◆ **Task requirements**
Copy the data that follows exactly. Include no pictures.
• • • •
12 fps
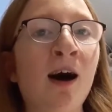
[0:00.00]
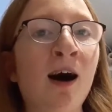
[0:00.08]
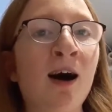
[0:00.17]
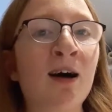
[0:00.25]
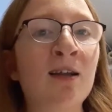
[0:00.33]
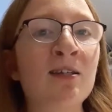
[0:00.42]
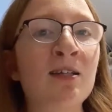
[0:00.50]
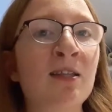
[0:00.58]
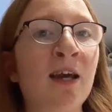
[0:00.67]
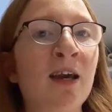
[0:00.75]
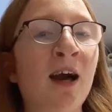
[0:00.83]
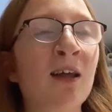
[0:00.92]
and
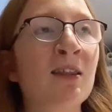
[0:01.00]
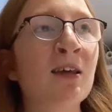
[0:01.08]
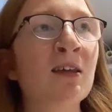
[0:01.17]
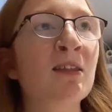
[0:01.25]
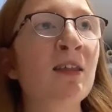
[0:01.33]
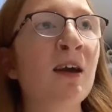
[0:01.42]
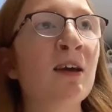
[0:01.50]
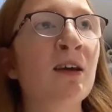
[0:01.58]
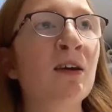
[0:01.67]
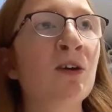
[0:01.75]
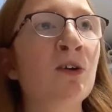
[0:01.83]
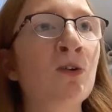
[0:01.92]
I think they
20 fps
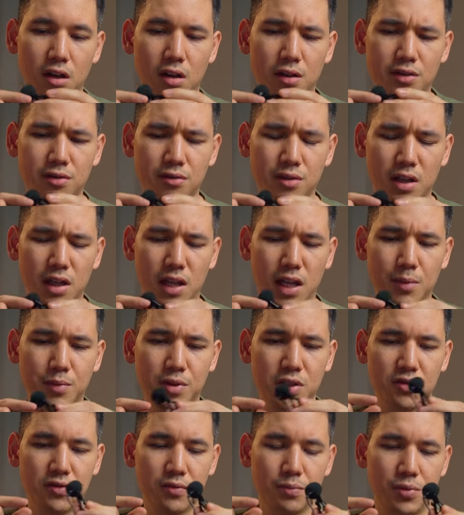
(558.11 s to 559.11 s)
Also, the clamp
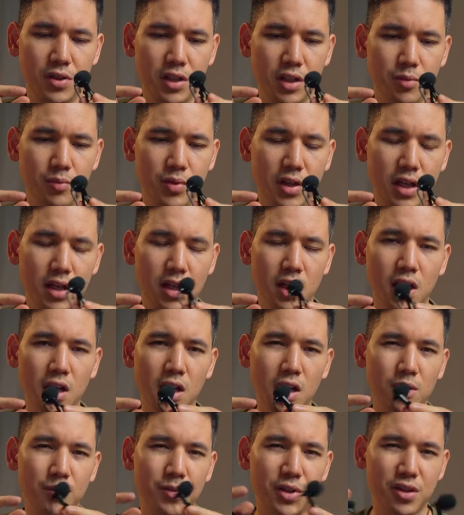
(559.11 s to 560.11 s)
is pretty big
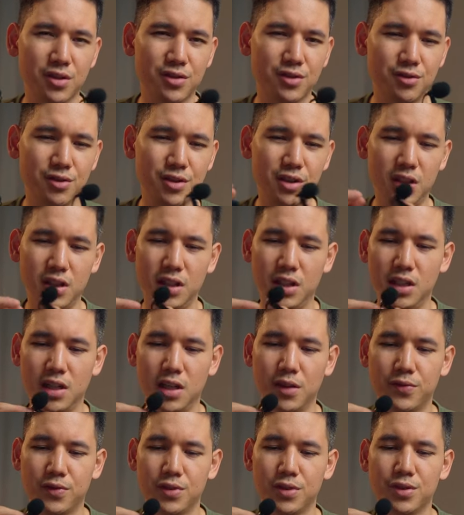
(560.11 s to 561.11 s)
because usually
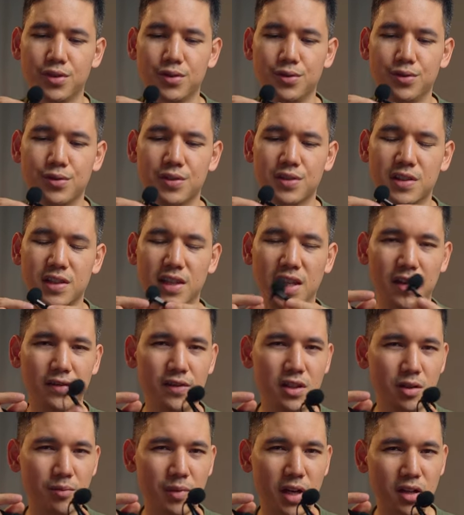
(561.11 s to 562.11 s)
if you use lavalier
• • • •
◆ **Solution for this problem**
12 fps
[0:00.00]
[0:00.08]
[0:00.17]
[0:00.25]
[0:00.33]
[0:00.42]
[0:00.50]
[0:00.58]
[0:00.67]
[0:00.75]
[0:00.83]
[0:00.92]
and
[0:01.00]
[0:01.08]
[0:01.17]
[0:01.25]
[0:01.33]
[0:01.42]
[0:01.50]
[0:01.58]
[0:01.67]
[0:01.75]
[0:01.83]
[0:01.92]
I think they
20 fps
(558.11 s to 559.11 s)
Also, the clamp
(559.11 s to 560.11 s)
is pretty big
(560.11 s to 561.11 s)
because usually
(561.11 s to 562.11 s)
if you use lavalier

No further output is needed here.